Sur un air de Dire.......
Voilà deux ans que l’hiver m’a figé dans mes terres du Néant. Deux ans, c’est dément comme le temps passe vite parfois, ce Temps qui me laisse à peine une seconde pour ouvrir mes yeux sur ma condition que déjà il repart, fuyant devant ma froideur. Deux ans que je suis une ombre errant dans les rues trop brillantes de la Capitale, elle fut belle avant l’hiver, aujourd’hui elle est parfois cruelle. Deux ans pour réaliser que tout vous échappe.
Deux ans.
Ma couverture s’est étoffée de quelques éclats de rire volés au coin d’une cheminée invisible, d’un brasier éphémère, d’une flamme de bougie léchant mon cœur de diamant. Taillé dans le roc, insensible aux appels du large, l’Hiver n’est pas docile.

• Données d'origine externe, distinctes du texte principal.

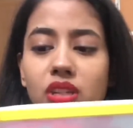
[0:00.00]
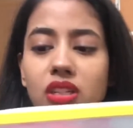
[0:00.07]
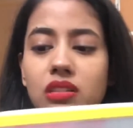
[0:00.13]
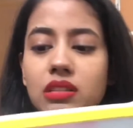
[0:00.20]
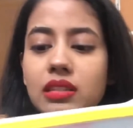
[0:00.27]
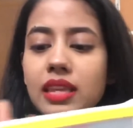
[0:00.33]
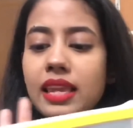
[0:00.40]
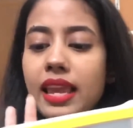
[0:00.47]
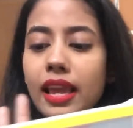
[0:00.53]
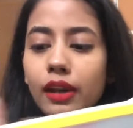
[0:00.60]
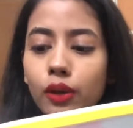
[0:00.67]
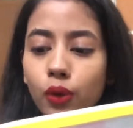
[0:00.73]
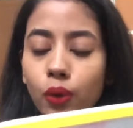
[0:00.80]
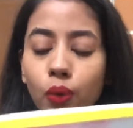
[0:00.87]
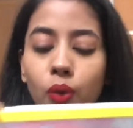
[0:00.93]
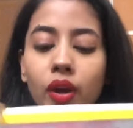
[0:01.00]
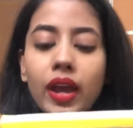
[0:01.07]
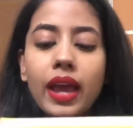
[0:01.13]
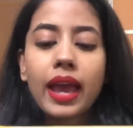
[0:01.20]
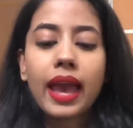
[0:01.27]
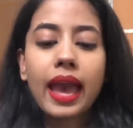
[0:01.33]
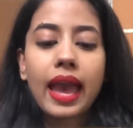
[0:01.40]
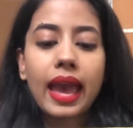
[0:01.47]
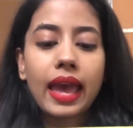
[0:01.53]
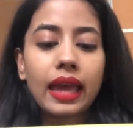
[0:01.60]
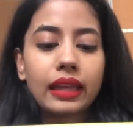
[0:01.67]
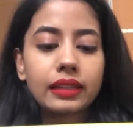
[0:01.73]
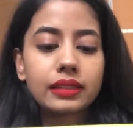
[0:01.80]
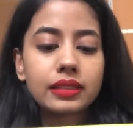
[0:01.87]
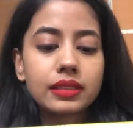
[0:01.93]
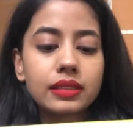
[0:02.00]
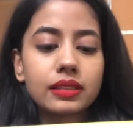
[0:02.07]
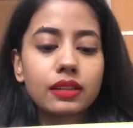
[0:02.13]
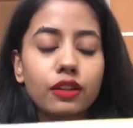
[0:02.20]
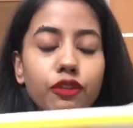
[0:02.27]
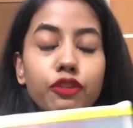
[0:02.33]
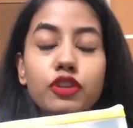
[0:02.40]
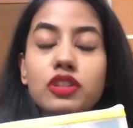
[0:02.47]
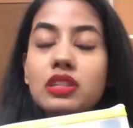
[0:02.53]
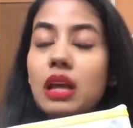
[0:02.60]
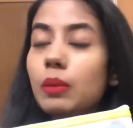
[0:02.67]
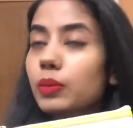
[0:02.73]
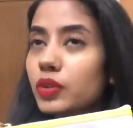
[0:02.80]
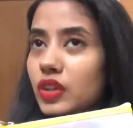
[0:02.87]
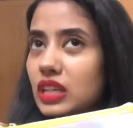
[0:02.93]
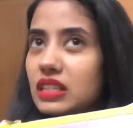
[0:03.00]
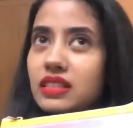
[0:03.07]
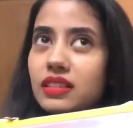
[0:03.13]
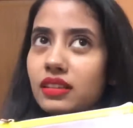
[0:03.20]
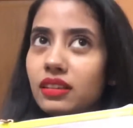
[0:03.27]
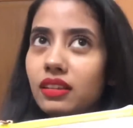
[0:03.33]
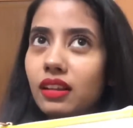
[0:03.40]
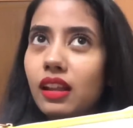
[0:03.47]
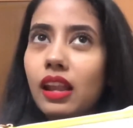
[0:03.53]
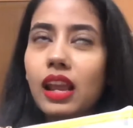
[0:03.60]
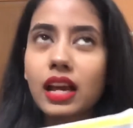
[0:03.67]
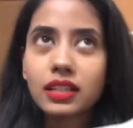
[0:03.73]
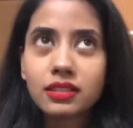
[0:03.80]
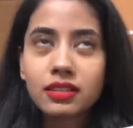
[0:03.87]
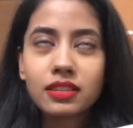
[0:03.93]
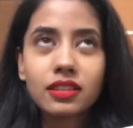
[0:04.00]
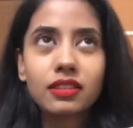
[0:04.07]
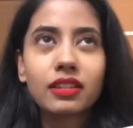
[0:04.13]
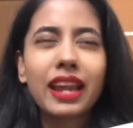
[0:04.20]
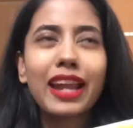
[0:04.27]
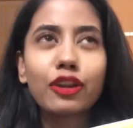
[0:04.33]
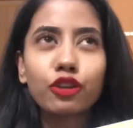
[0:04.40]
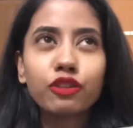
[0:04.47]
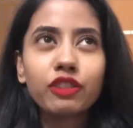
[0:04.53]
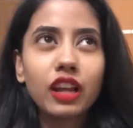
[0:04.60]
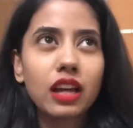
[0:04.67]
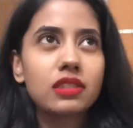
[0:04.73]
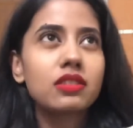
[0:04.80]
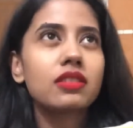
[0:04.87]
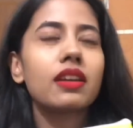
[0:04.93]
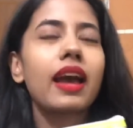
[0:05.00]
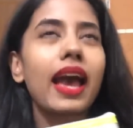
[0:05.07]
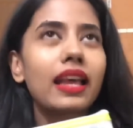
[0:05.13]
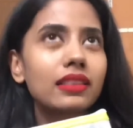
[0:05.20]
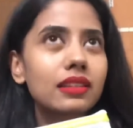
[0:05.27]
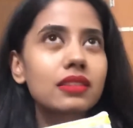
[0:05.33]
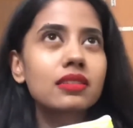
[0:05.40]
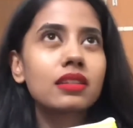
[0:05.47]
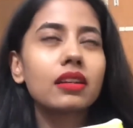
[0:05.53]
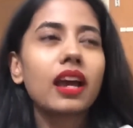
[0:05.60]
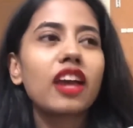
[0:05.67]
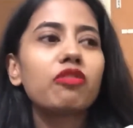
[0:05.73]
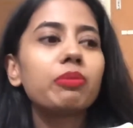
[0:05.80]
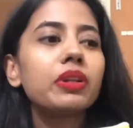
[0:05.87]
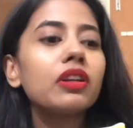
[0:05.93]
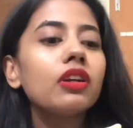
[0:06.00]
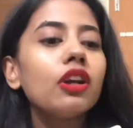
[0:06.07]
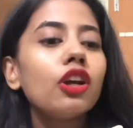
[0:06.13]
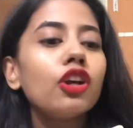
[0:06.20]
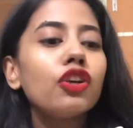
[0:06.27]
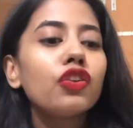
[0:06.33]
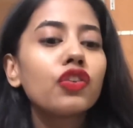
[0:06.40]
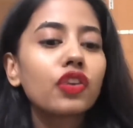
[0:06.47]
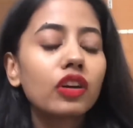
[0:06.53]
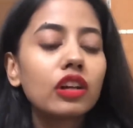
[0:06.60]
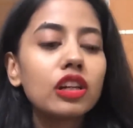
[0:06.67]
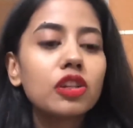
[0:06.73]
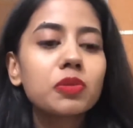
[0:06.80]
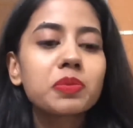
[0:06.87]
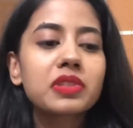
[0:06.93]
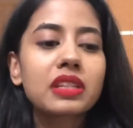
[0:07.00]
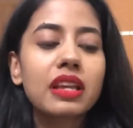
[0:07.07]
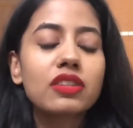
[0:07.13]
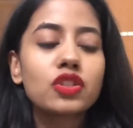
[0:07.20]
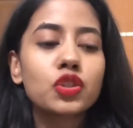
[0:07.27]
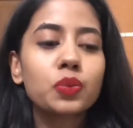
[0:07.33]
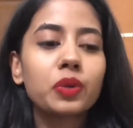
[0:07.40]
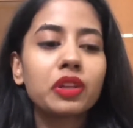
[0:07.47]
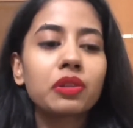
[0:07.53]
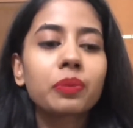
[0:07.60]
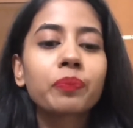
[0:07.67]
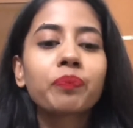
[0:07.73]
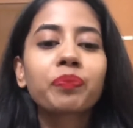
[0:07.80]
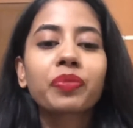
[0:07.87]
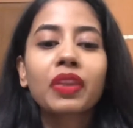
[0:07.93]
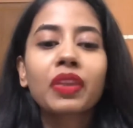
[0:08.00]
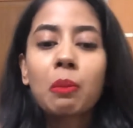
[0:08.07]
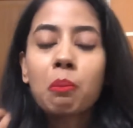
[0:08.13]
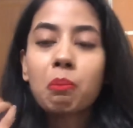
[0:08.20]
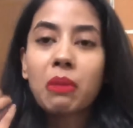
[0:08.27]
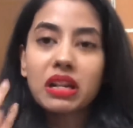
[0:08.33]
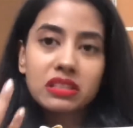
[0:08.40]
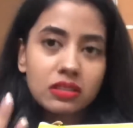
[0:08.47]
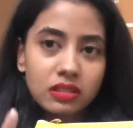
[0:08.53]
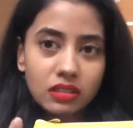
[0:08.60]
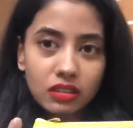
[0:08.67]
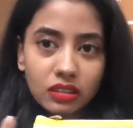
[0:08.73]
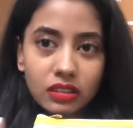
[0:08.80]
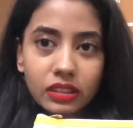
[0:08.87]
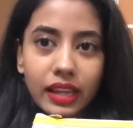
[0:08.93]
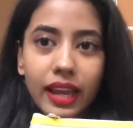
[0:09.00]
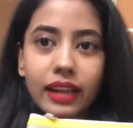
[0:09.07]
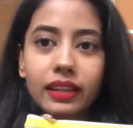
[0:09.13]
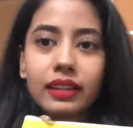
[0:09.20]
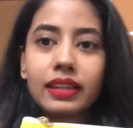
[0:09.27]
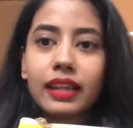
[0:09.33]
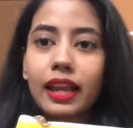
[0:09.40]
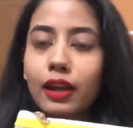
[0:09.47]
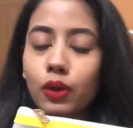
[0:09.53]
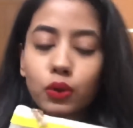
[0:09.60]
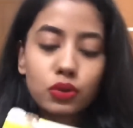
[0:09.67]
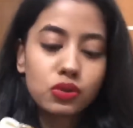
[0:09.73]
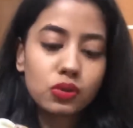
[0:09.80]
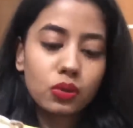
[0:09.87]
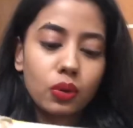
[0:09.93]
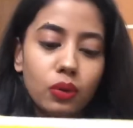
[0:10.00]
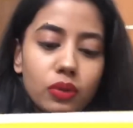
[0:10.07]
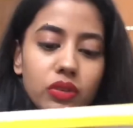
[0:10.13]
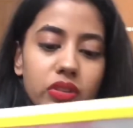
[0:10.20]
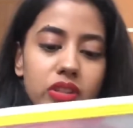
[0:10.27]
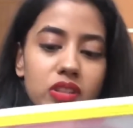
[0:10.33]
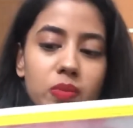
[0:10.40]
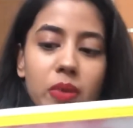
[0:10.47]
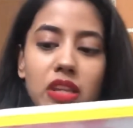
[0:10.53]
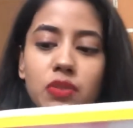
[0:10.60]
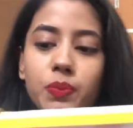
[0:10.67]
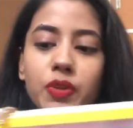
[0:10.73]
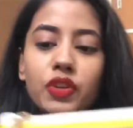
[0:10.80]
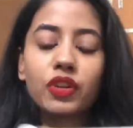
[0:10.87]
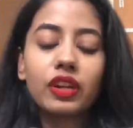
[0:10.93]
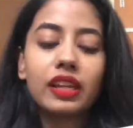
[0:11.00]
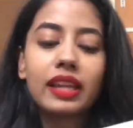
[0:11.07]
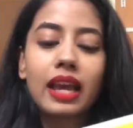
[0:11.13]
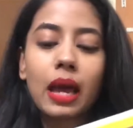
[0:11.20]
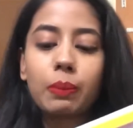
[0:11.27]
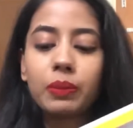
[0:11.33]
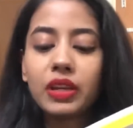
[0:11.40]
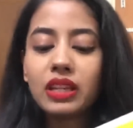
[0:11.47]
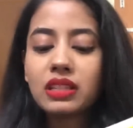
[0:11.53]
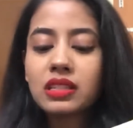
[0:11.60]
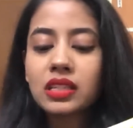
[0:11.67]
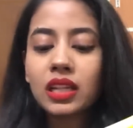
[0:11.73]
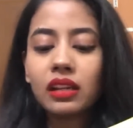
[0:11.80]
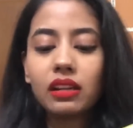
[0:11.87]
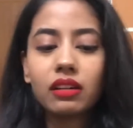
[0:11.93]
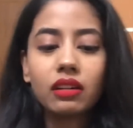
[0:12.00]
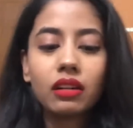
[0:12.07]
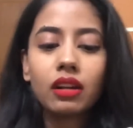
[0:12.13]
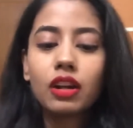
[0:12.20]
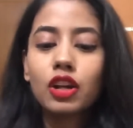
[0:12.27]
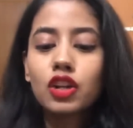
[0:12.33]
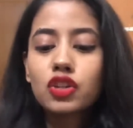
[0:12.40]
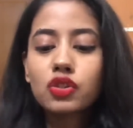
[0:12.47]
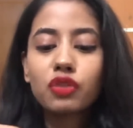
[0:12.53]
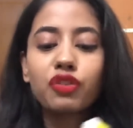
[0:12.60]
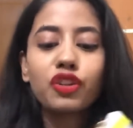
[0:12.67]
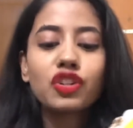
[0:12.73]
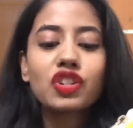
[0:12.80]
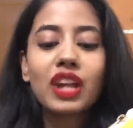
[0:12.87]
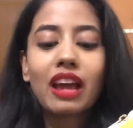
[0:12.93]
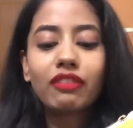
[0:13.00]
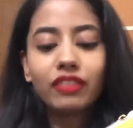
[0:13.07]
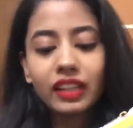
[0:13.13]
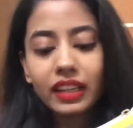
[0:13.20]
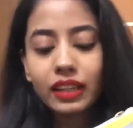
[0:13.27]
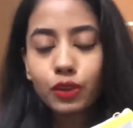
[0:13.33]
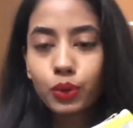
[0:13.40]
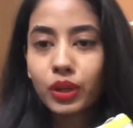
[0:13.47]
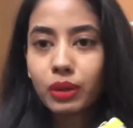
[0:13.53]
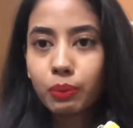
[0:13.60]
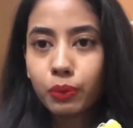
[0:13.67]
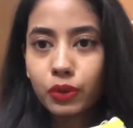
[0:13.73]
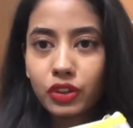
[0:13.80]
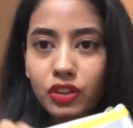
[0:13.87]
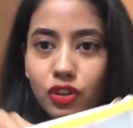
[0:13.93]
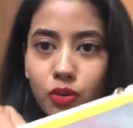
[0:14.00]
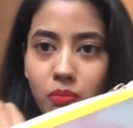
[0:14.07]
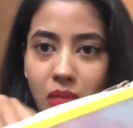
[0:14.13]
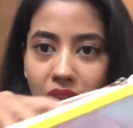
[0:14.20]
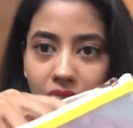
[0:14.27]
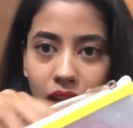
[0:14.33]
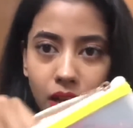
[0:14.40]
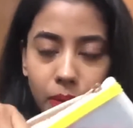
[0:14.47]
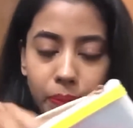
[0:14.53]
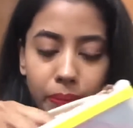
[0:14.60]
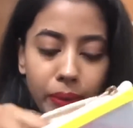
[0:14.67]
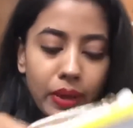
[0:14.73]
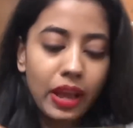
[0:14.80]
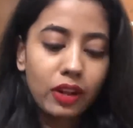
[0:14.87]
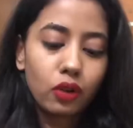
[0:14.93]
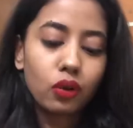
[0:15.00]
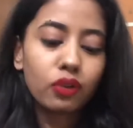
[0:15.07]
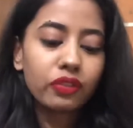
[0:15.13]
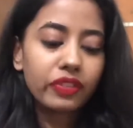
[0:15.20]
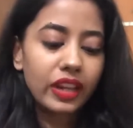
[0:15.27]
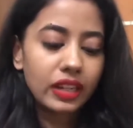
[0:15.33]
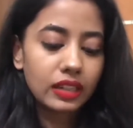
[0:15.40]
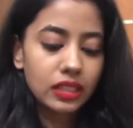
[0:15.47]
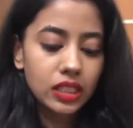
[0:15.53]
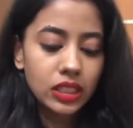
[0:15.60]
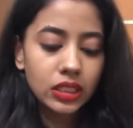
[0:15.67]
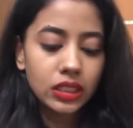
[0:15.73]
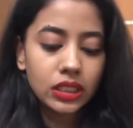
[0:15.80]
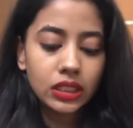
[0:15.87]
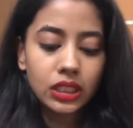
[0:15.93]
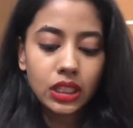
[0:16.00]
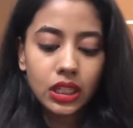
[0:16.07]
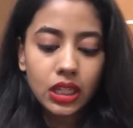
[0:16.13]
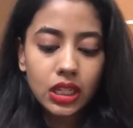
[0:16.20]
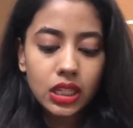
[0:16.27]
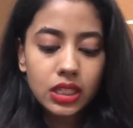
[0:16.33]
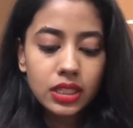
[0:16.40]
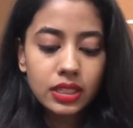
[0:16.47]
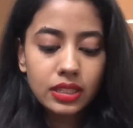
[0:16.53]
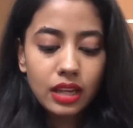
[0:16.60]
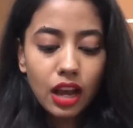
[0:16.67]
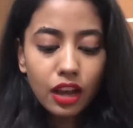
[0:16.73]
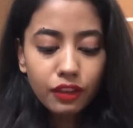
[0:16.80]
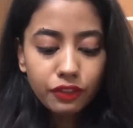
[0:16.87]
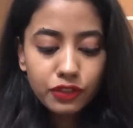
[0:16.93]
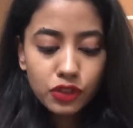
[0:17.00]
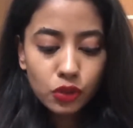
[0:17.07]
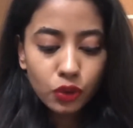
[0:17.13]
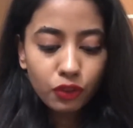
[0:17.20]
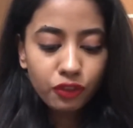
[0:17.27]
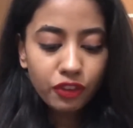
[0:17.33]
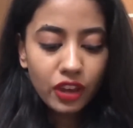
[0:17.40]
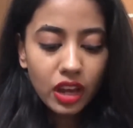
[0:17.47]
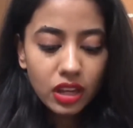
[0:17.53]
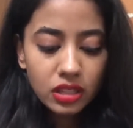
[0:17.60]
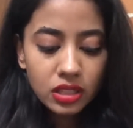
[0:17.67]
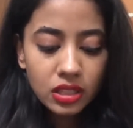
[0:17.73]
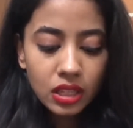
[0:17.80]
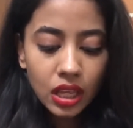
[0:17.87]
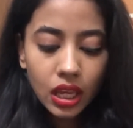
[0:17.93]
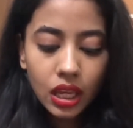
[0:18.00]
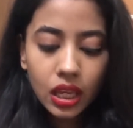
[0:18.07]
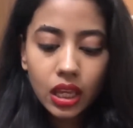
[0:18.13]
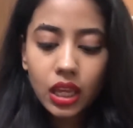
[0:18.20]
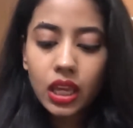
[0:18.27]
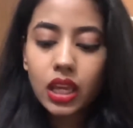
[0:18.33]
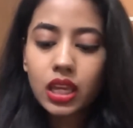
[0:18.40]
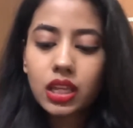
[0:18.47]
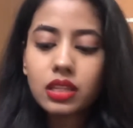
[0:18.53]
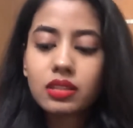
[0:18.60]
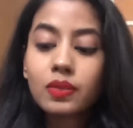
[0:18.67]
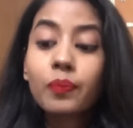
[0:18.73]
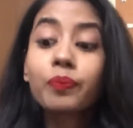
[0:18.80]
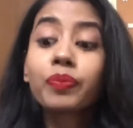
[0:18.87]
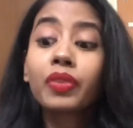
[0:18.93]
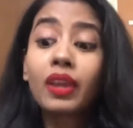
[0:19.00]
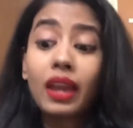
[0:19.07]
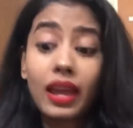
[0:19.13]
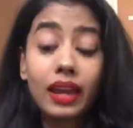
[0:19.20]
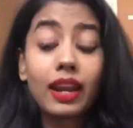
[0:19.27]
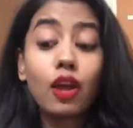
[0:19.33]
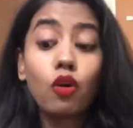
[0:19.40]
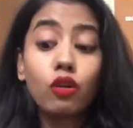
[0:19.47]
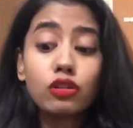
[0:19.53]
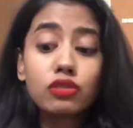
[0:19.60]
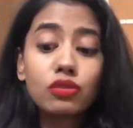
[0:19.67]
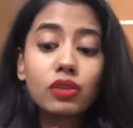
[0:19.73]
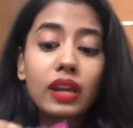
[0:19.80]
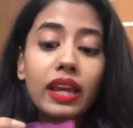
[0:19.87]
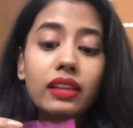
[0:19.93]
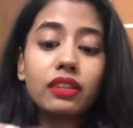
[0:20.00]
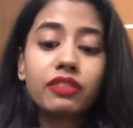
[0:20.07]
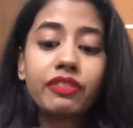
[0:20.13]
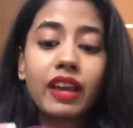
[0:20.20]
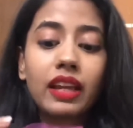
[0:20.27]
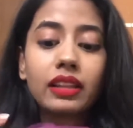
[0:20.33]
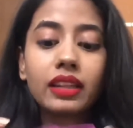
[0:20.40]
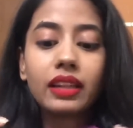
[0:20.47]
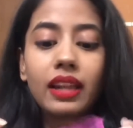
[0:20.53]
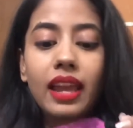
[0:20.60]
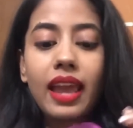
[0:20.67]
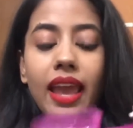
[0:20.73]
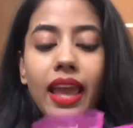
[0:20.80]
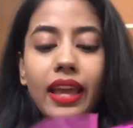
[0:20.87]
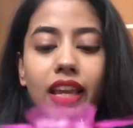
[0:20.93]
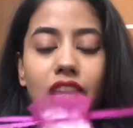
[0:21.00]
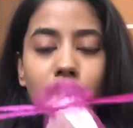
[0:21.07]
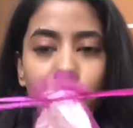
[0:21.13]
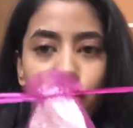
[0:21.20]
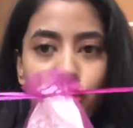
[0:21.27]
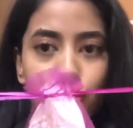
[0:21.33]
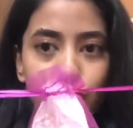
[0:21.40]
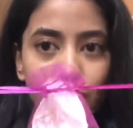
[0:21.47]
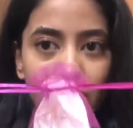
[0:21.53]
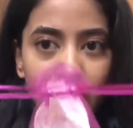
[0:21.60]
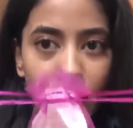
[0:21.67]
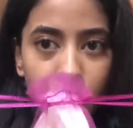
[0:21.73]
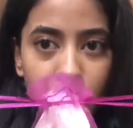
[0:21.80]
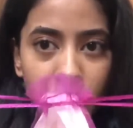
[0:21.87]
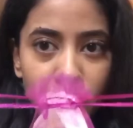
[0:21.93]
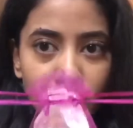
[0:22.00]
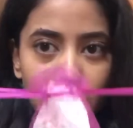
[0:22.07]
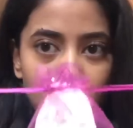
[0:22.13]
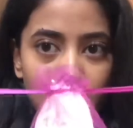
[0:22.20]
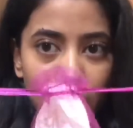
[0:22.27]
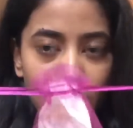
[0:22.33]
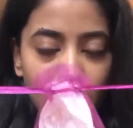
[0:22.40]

It's yellow and uh, for some reason last year, end of last year and this year I've been really obsessed with mustard and yellow so this makes me really happy it's clear so if you're traveling you can put in your makeup and all of that stuff so the first thing is and I also like the fact that each jewelry comes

Deux ans pour réaliser, assimiler et à peine une seconde de silence pour exulter les sanglots, le souffle du blizzard vous oblige à rester droite, sereine, de marbre…Enterrée vivante vous tendez la main vers une montagne inaccessible, qui sait…peut être que les Dieux entendent les cris assourdis de l’Hiver.
Deux minutes à peine.
Deux minutes pour poser sur la banquise quelques émotions, au mieux une goutte de sang au pire une vaine prière. Car tout est vain en terre polaire, même les étoiles rient de mon Infortune humanité. Et le Créateur accroche à mon cou mon propre chemin de croix, celui qu’il est donné de connaître lorsque vous avez trop aimé…pas assez aimé…trop attendu…trop rêvé peut être…
Une Eternité pour songer.
A la Tienne mon Hiver, on est déjà moins seuls au coin de nos regrets, de nos malheurs : notre cheminée est l’élixir des fous qui se prennent encore à espérer…Car l’Hiver m’a tout ôté, si ce n’est ma p…. de conscience.